WHAT THIS TASK INVOLVES:
Your response should be an exact transcription of the data, images excluded.

MATERIAL PROVIDED:
------------

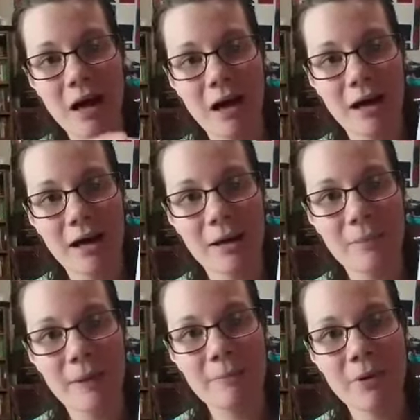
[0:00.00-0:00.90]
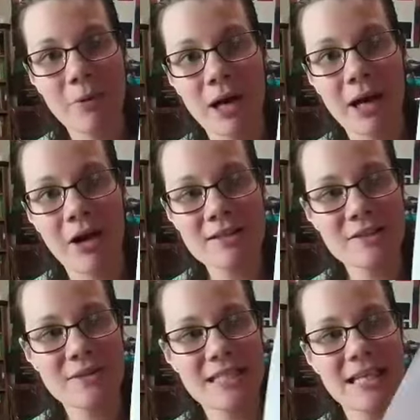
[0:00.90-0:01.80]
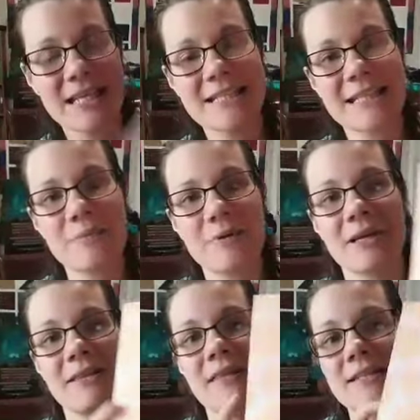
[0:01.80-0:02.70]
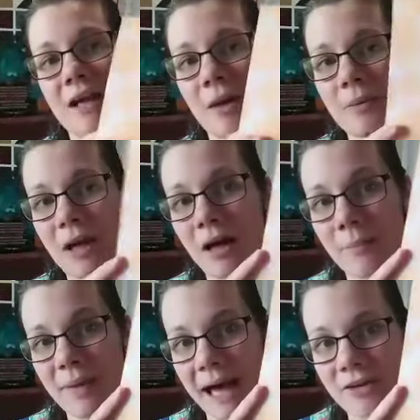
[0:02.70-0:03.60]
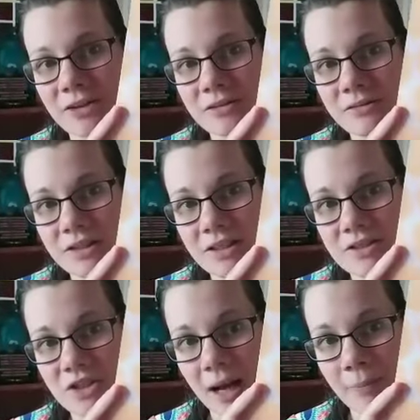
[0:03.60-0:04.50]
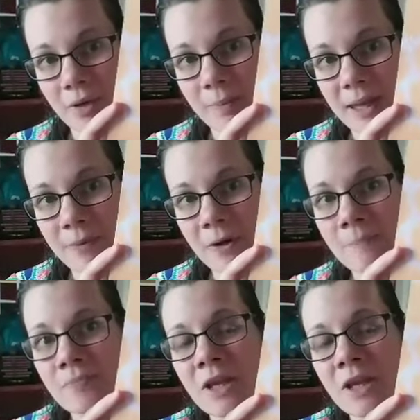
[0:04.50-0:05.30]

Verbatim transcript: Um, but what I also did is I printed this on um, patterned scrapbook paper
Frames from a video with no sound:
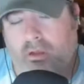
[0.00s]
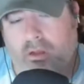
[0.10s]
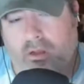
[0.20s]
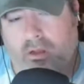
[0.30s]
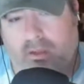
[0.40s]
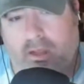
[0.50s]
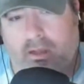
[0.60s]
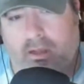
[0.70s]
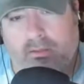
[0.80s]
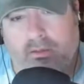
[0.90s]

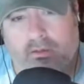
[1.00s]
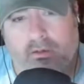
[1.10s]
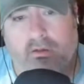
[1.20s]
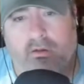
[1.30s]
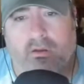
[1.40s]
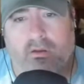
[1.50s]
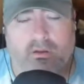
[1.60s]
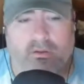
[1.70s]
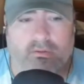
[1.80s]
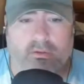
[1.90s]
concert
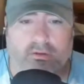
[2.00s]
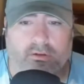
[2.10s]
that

------------

EXERCISE SOLUTION:
[0:00.00-0:00.90]
[0:00.90-0:01.80]
[0:01.80-0:02.70]
[0:02.70-0:03.60]
[0:03.60-0:04.50]
[0:04.50-0:05.30]

Verbatim transcript: Um, but what I also did is I printed this on um, patterned scrapbook paper
Frames from a video with no sound:
[0.00s]
[0.10s]
[0.20s]
[0.30s]
[0.40s]
[0.50s]
[0.60s]
[0.70s]
[0.80s]
[0.90s]

[1.00s]
[1.10s]
[1.20s]
[1.30s]
[1.40s]
[1.50s]
[1.60s]
[1.70s]
[1.80s]
[1.90s]
concert
[2.00s]
[2.10s]
that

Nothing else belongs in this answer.